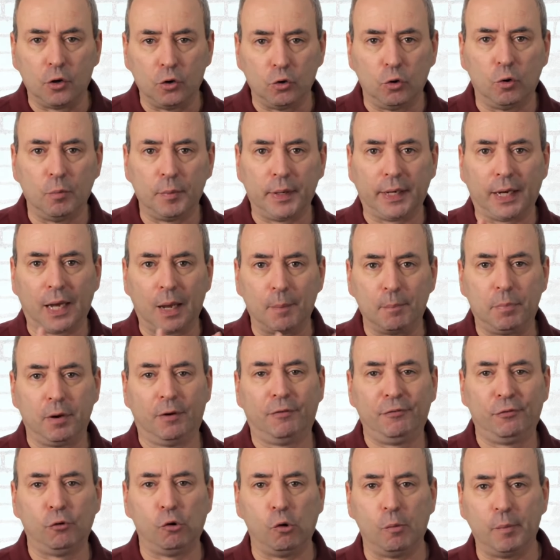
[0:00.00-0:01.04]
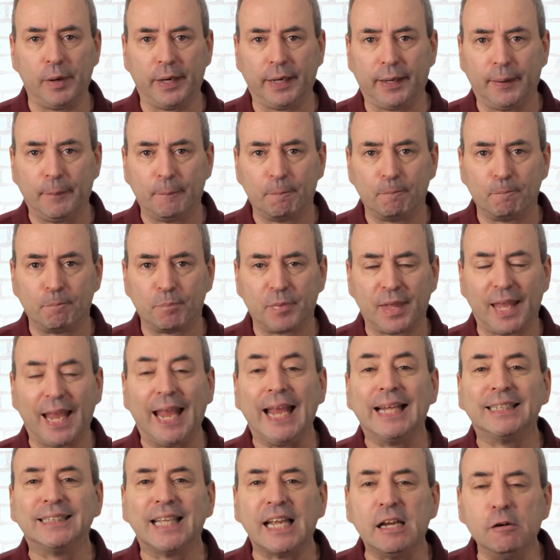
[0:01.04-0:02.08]
norming, and performing
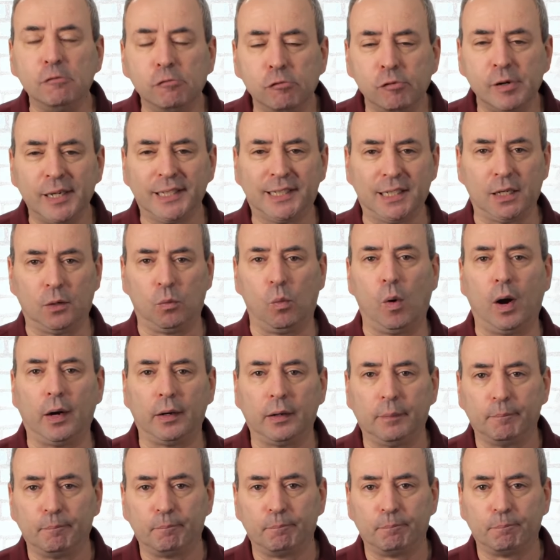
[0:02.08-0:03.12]
is a rigid one.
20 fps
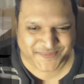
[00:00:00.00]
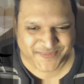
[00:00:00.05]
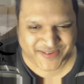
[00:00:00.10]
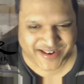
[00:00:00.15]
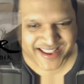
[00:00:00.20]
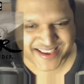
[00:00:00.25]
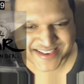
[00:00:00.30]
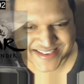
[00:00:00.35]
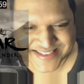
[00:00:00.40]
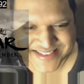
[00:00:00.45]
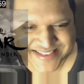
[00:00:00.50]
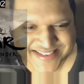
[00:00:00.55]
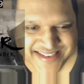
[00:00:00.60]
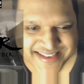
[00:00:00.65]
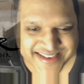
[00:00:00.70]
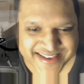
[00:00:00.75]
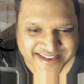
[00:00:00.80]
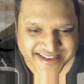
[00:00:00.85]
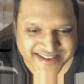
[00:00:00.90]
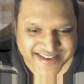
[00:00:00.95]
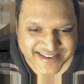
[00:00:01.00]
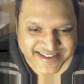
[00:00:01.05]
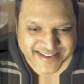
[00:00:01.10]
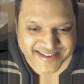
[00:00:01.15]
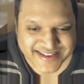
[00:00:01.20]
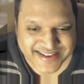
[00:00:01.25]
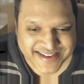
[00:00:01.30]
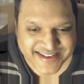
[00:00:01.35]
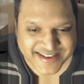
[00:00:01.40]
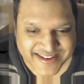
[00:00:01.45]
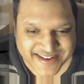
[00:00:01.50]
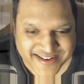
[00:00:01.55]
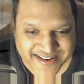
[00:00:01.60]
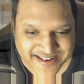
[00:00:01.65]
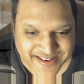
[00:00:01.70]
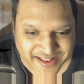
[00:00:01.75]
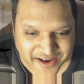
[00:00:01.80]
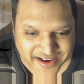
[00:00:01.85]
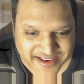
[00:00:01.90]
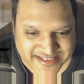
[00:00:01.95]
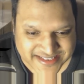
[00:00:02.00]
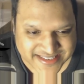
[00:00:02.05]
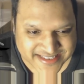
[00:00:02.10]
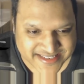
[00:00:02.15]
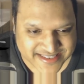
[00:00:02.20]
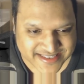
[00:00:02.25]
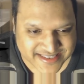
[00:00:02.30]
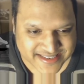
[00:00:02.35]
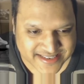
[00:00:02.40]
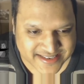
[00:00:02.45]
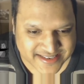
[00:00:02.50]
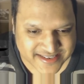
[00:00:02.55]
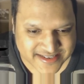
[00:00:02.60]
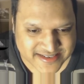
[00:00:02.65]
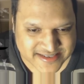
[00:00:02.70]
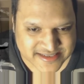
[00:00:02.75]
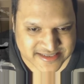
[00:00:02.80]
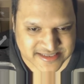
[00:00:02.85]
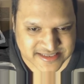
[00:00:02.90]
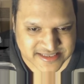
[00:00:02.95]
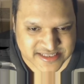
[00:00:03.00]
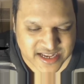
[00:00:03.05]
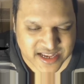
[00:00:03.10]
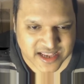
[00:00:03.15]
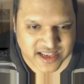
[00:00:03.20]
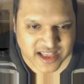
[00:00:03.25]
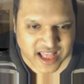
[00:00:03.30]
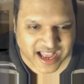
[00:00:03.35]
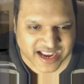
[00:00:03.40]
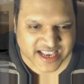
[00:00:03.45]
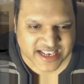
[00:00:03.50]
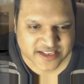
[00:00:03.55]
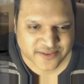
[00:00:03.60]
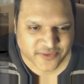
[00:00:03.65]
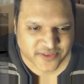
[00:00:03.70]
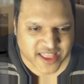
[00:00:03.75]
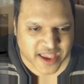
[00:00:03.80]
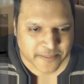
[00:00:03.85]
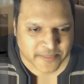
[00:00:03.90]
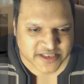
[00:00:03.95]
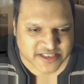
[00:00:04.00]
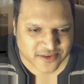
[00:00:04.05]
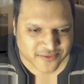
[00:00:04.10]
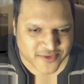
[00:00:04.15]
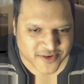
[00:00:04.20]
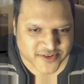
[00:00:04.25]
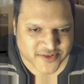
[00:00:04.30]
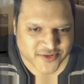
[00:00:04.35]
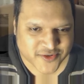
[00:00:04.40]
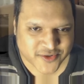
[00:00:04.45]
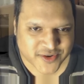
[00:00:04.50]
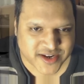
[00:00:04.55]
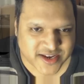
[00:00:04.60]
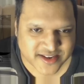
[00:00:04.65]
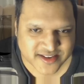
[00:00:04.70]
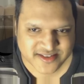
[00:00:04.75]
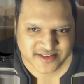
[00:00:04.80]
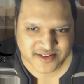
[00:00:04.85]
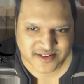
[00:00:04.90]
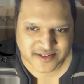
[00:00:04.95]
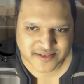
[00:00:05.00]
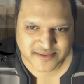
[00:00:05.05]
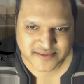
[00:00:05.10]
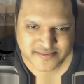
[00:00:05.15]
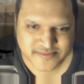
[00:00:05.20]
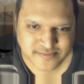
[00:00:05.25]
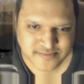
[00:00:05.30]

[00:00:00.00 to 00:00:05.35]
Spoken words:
Players. Nice. I guess for them it's a retreat, so.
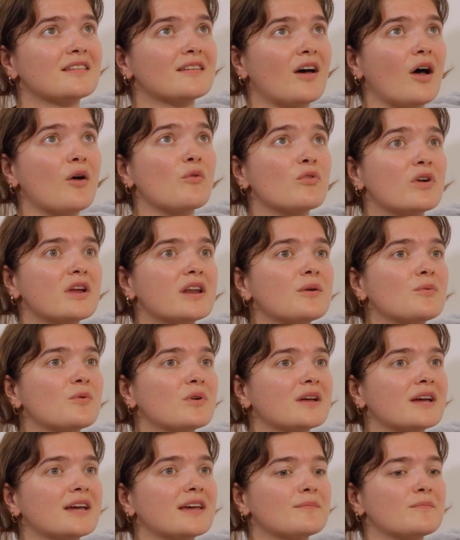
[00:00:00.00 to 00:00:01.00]
I really
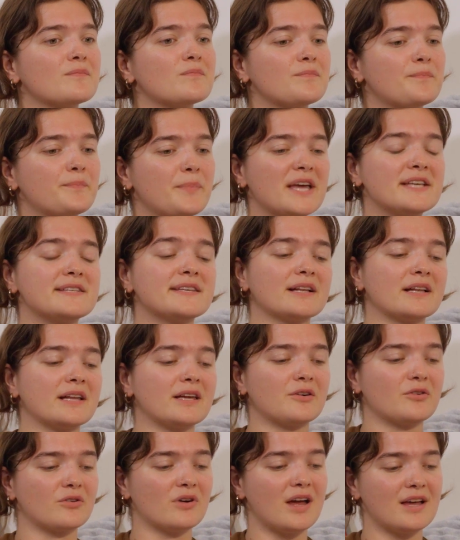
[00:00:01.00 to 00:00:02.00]
want to basically
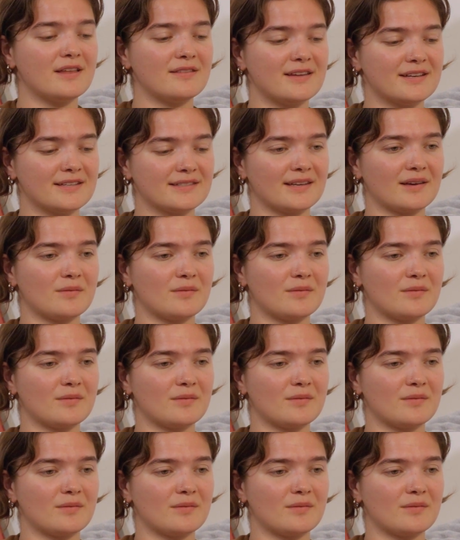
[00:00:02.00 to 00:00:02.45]
create this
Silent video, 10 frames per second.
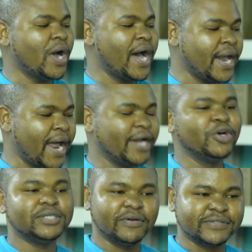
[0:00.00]
are a
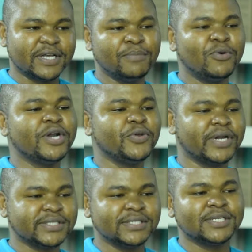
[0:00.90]
daughter of someone you're mm-hmm.
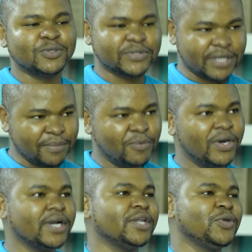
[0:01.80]
a sister to
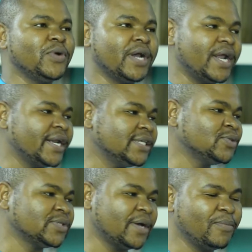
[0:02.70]
someone yeah. you are a niece
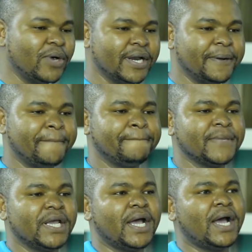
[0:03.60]
to someone mm. mm-hmm.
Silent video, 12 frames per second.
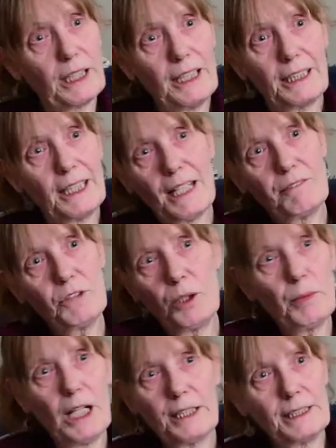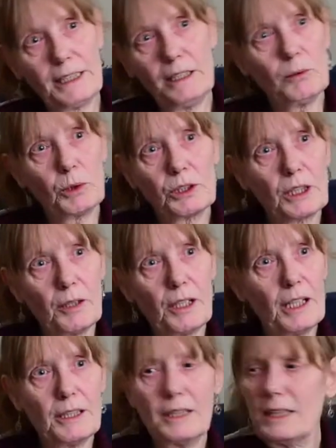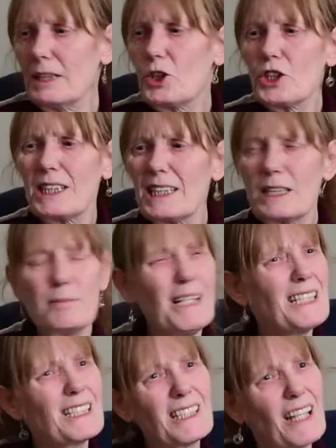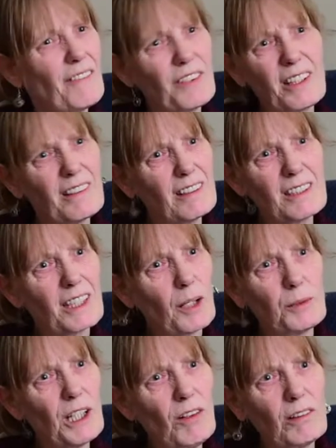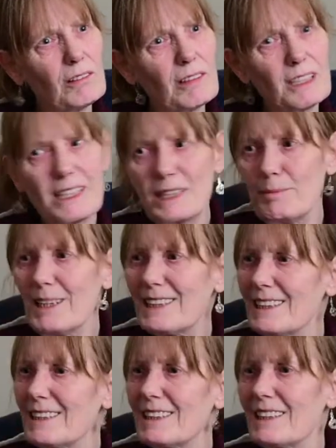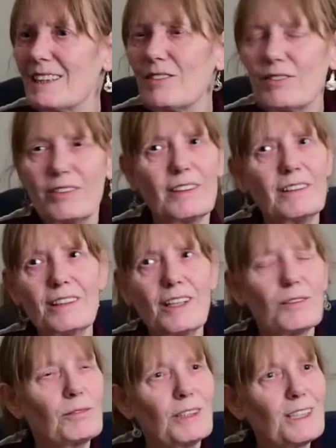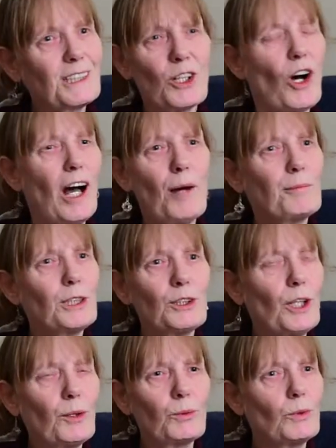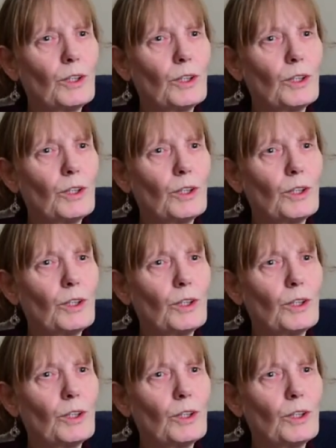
They have no idea what's going on, and they just dismiss everything that's going on. They dismiss it as if, you know, it's not happening now.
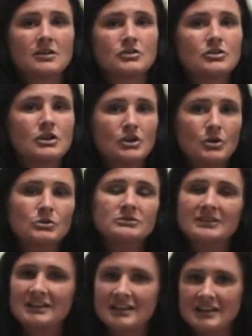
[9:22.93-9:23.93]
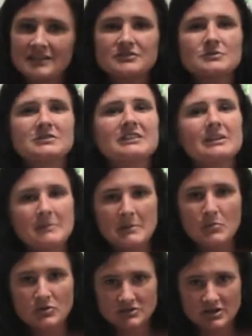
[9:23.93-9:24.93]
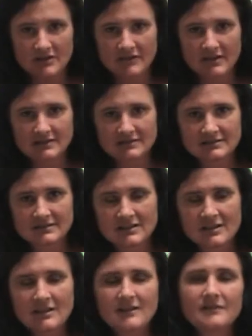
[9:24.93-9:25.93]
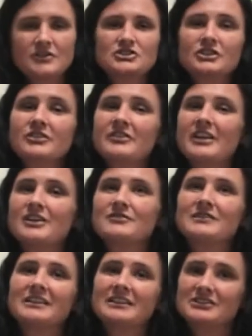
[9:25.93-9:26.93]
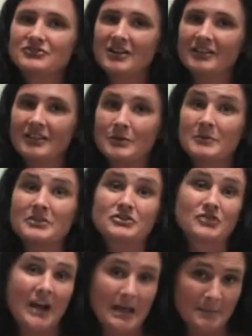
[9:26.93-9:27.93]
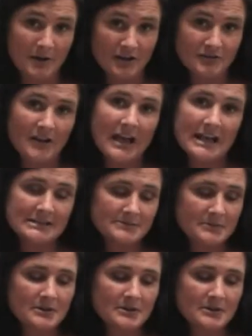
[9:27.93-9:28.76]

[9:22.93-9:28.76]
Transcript: You can hold it. It gives you a little bit more surface. For children that are really struggling with the tripod grasp,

****

(Task details): Leave the pictures out and return the rest of the material exactly.

(Exercise output):
[0:00.00-0:01.04]
[0:01.04-0:02.08]
norming, and performing
[0:02.08-0:03.12]
is a rigid one.
20 fps
[00:00:00.00]
[00:00:00.05]
[00:00:00.10]
[00:00:00.15]
[00:00:00.20]
[00:00:00.25]
[00:00:00.30]
[00:00:00.35]
[00:00:00.40]
[00:00:00.45]
[00:00:00.50]
[00:00:00.55]
[00:00:00.60]
[00:00:00.65]
[00:00:00.70]
[00:00:00.75]
[00:00:00.80]
[00:00:00.85]
[00:00:00.90]
[00:00:00.95]
[00:00:01.00]
[00:00:01.05]
[00:00:01.10]
[00:00:01.15]
[00:00:01.20]
[00:00:01.25]
[00:00:01.30]
[00:00:01.35]
[00:00:01.40]
[00:00:01.45]
[00:00:01.50]
[00:00:01.55]
[00:00:01.60]
[00:00:01.65]
[00:00:01.70]
[00:00:01.75]
[00:00:01.80]
[00:00:01.85]
[00:00:01.90]
[00:00:01.95]
[00:00:02.00]
[00:00:02.05]
[00:00:02.10]
[00:00:02.15]
[00:00:02.20]
[00:00:02.25]
[00:00:02.30]
[00:00:02.35]
[00:00:02.40]
[00:00:02.45]
[00:00:02.50]
[00:00:02.55]
[00:00:02.60]
[00:00:02.65]
[00:00:02.70]
[00:00:02.75]
[00:00:02.80]
[00:00:02.85]
[00:00:02.90]
[00:00:02.95]
[00:00:03.00]
[00:00:03.05]
[00:00:03.10]
[00:00:03.15]
[00:00:03.20]
[00:00:03.25]
[00:00:03.30]
[00:00:03.35]
[00:00:03.40]
[00:00:03.45]
[00:00:03.50]
[00:00:03.55]
[00:00:03.60]
[00:00:03.65]
[00:00:03.70]
[00:00:03.75]
[00:00:03.80]
[00:00:03.85]
[00:00:03.90]
[00:00:03.95]
[00:00:04.00]
[00:00:04.05]
[00:00:04.10]
[00:00:04.15]
[00:00:04.20]
[00:00:04.25]
[00:00:04.30]
[00:00:04.35]
[00:00:04.40]
[00:00:04.45]
[00:00:04.50]
[00:00:04.55]
[00:00:04.60]
[00:00:04.65]
[00:00:04.70]
[00:00:04.75]
[00:00:04.80]
[00:00:04.85]
[00:00:04.90]
[00:00:04.95]
[00:00:05.00]
[00:00:05.05]
[00:00:05.10]
[00:00:05.15]
[00:00:05.20]
[00:00:05.25]
[00:00:05.30]

[00:00:00.00 to 00:00:05.35]
Spoken words:
Players. Nice. I guess for them it's a retreat, so.
[00:00:00.00 to 00:00:01.00]
I really
[00:00:01.00 to 00:00:02.00]
want to basically
[00:00:02.00 to 00:00:02.45]
create this
Silent video, 10 frames per second.
[0:00.00]
are a
[0:00.90]
daughter of someone you're mm-hmm.
[0:01.80]
a sister to
[0:02.70]
someone yeah. you are a niece
[0:03.60]
to someone mm. mm-hmm.
Silent video, 12 frames per second.
They have no idea what's going on, and they just dismiss everything that's going on. They dismiss it as if, you know, it's not happening now.
[9:22.93-9:23.93]
[9:23.93-9:24.93]
[9:24.93-9:25.93]
[9:25.93-9:26.93]
[9:26.93-9:27.93]
[9:27.93-9:28.76]

[9:22.93-9:28.76]
Transcript: You can hold it. It gives you a little bit more surface. For children that are really struggling with the tripod grasp,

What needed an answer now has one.